Figure 5. Place Name Poster
Figure 6. Place Name Posters

These posters were quite successful at creating a sense of distinct locations within large monotonous facilities. An app was designed to further support guests and staff navigate through these large buildings.

Figure 7. The Home Screen

The home screen was very simple – users only had to input their location, which was easily seen from the large posters shown in Figures 4 and 5.

Figure 8. Machine Screen

Upon clicking on a machine on the home screen, the user lands on a page where they can see more details regarding the chosen machine. There’s plenty of info on this screen:

  • Last inspection day (which is different than the weekly maintenance)
  • Multiple documents such as instruction and operation manuals, safety guides, maintenance manuals, etc
  • Who is responsible for the machine (including the shift supervisor)
  • Multiple relevant checklists are necessary to be readily available on the factory floor.
Figure 9. Checklist Screen
Figure 10. Directions Screen
  • These checklists are provided in both Chinese and English
  • Users can enlarge the text as much as they physically can, making it easier to place the phone somewhere while using both their hands on their machine.
  • The entire app is designed in a way that Chinese and English are shown at the same time and there is no language setting to choose only one language. This is deliberate for communication reasons – a lot of the factory floor staff do not speak English and international factory managers could simply show their phones to the factory staff so they know exactly what they are looking at.
  • The app also had a feature to offer guidance on how to get from point A to point B. There were no maps, just plain text instructions which made development quick and easy.
  • Users have to input locations either by typing or choosing locations from a list, and the app would automatically display the instructions in plan steps.

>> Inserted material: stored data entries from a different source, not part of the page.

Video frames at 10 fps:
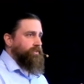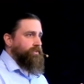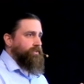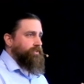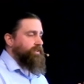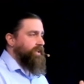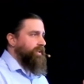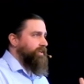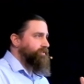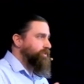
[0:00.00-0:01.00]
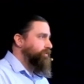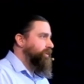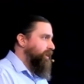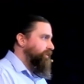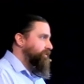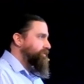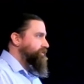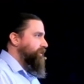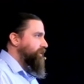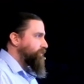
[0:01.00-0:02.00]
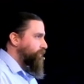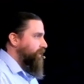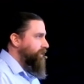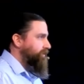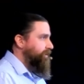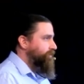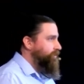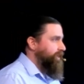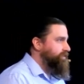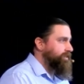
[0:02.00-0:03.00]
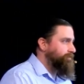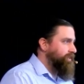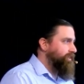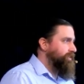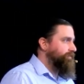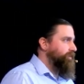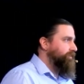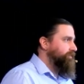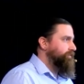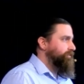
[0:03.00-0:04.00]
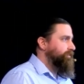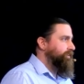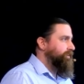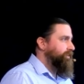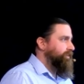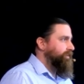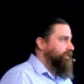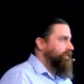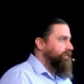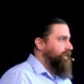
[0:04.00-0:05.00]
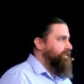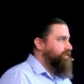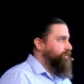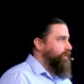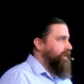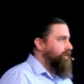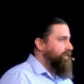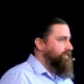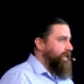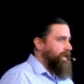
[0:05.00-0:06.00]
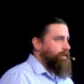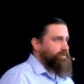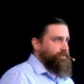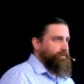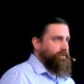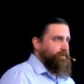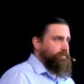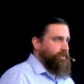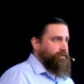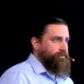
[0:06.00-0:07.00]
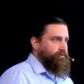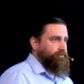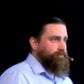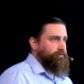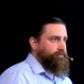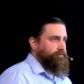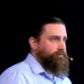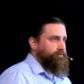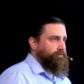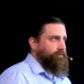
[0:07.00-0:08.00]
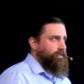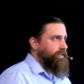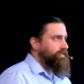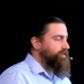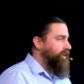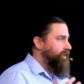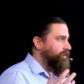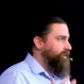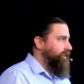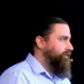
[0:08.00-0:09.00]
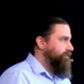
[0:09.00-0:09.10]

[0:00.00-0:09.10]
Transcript: You can't have two colors in one, it creates something different. That square is absolutely blue, it is not green.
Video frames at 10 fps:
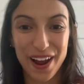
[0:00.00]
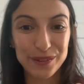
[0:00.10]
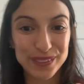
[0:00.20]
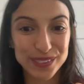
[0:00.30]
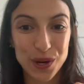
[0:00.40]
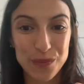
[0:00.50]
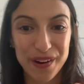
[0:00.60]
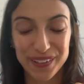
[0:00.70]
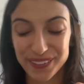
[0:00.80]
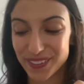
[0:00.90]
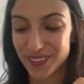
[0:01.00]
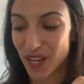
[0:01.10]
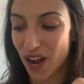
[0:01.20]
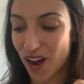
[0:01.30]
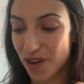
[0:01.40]
will tell parents,
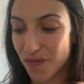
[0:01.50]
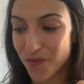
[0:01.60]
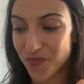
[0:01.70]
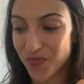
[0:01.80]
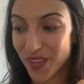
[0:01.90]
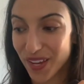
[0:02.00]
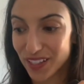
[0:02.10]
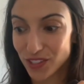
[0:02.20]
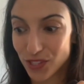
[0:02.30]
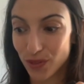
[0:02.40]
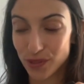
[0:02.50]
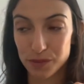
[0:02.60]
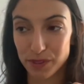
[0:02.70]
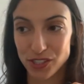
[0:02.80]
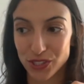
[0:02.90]
too,
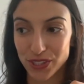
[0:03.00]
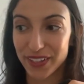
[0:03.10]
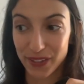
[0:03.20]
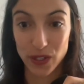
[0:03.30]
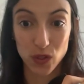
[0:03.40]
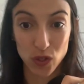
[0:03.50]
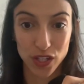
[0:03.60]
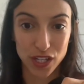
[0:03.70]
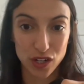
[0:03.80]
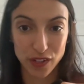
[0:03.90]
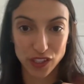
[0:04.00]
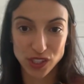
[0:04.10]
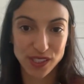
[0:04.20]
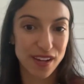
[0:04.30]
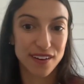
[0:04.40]
especially like in the early intervention
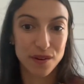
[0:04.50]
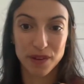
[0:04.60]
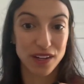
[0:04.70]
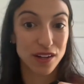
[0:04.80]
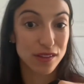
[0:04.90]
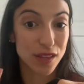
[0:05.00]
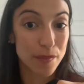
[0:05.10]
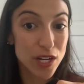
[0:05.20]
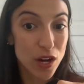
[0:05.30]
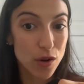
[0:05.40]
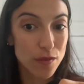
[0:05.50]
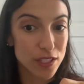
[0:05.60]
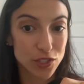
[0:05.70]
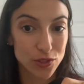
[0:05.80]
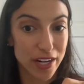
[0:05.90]
setting. I'm like, let me know if the
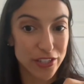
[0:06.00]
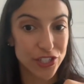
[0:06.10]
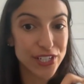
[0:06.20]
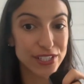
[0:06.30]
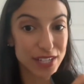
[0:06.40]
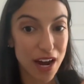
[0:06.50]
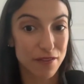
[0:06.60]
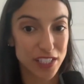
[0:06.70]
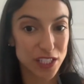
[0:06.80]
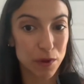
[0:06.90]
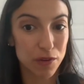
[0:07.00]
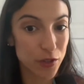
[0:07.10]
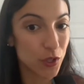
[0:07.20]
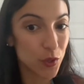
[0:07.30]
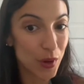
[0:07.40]
strategy is not feasible for
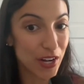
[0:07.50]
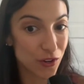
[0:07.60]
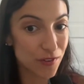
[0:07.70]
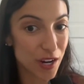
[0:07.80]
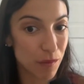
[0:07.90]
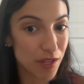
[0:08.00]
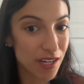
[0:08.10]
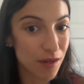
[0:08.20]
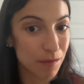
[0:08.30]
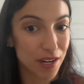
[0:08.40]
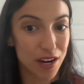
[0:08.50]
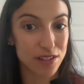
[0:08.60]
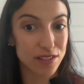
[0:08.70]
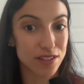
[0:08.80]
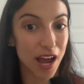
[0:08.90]
you and your family,
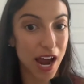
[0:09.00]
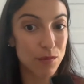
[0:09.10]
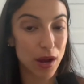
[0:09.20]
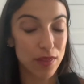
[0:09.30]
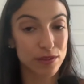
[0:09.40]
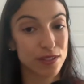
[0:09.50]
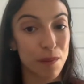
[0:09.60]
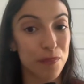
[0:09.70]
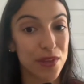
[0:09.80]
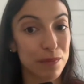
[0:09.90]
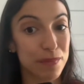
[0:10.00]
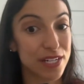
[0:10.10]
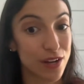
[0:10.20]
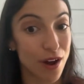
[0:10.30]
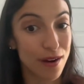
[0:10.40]
because I'd rather something be
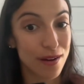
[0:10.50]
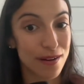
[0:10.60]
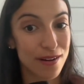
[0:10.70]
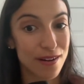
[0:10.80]
done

Reception – Navigating the factory is now more humane

The client was very happy with the results, and international inspectors, especially engineers from Germany who had a hard time wayfinding and needed to have quick access to the relevant machine documents, were even happier. A quote given was that ‘navigating the factory is now more humane’.

This project was interesting not because of the high technology that went into it, but rather the opposite: the low technology that went into it. Something as simple as giving a name can have an enormous impact.